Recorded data

☆ ☆ ☆

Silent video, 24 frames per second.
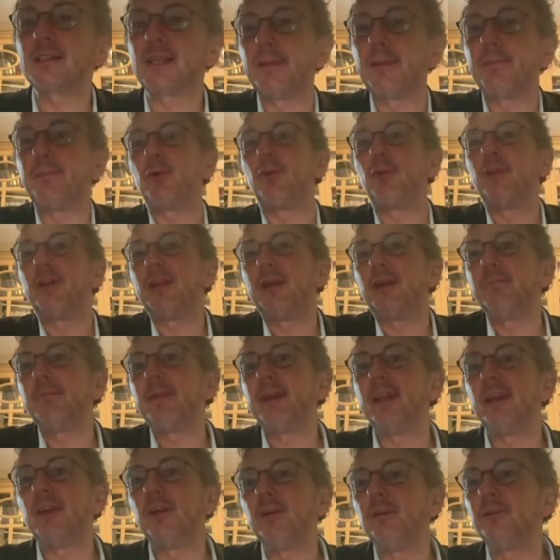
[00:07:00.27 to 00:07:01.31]
que podrían
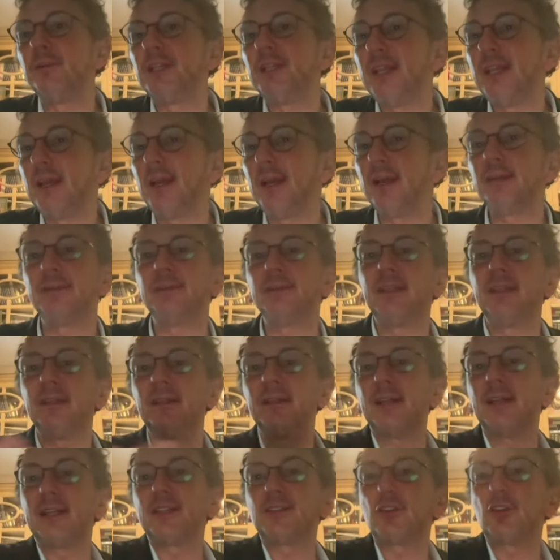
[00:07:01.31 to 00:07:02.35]
venir un día de,
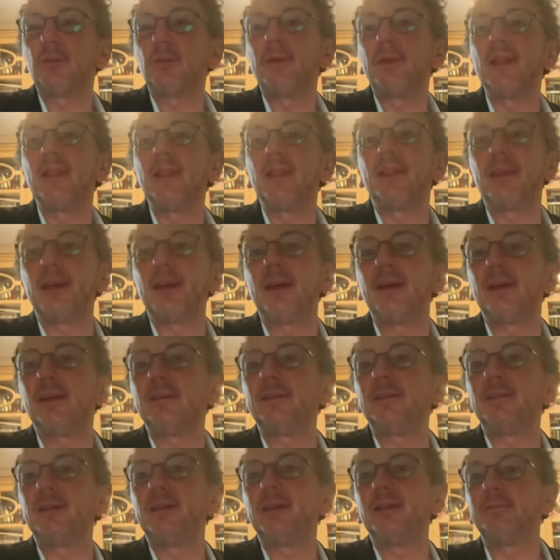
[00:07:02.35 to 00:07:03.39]
la solvencia
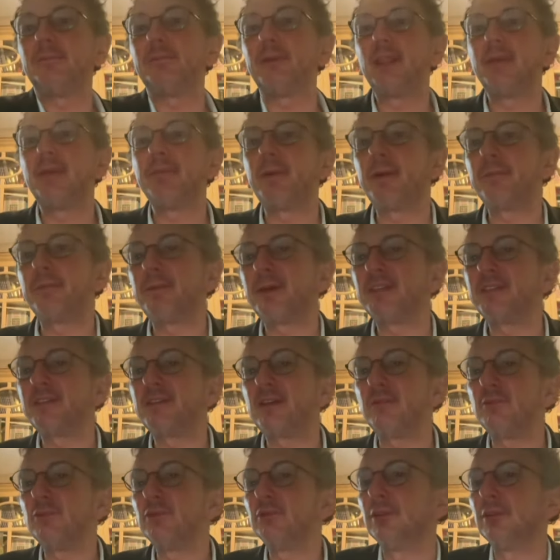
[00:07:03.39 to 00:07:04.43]
del principal país del
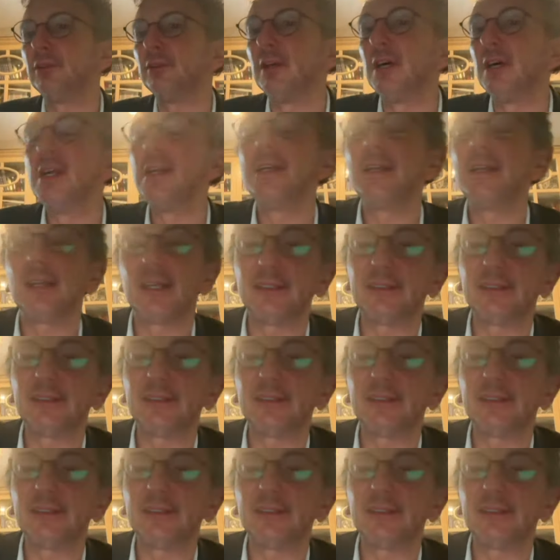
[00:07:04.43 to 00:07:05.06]
mundo, que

☆ ☆ ☆

Output the data above exactly, excluding images.

Silent video, 24 frames per second.
[00:07:00.27 to 00:07:01.31]
que podrían
[00:07:01.31 to 00:07:02.35]
venir un día de,
[00:07:02.35 to 00:07:03.39]
la solvencia
[00:07:03.39 to 00:07:04.43]
del principal país del
[00:07:04.43 to 00:07:05.06]
mundo, que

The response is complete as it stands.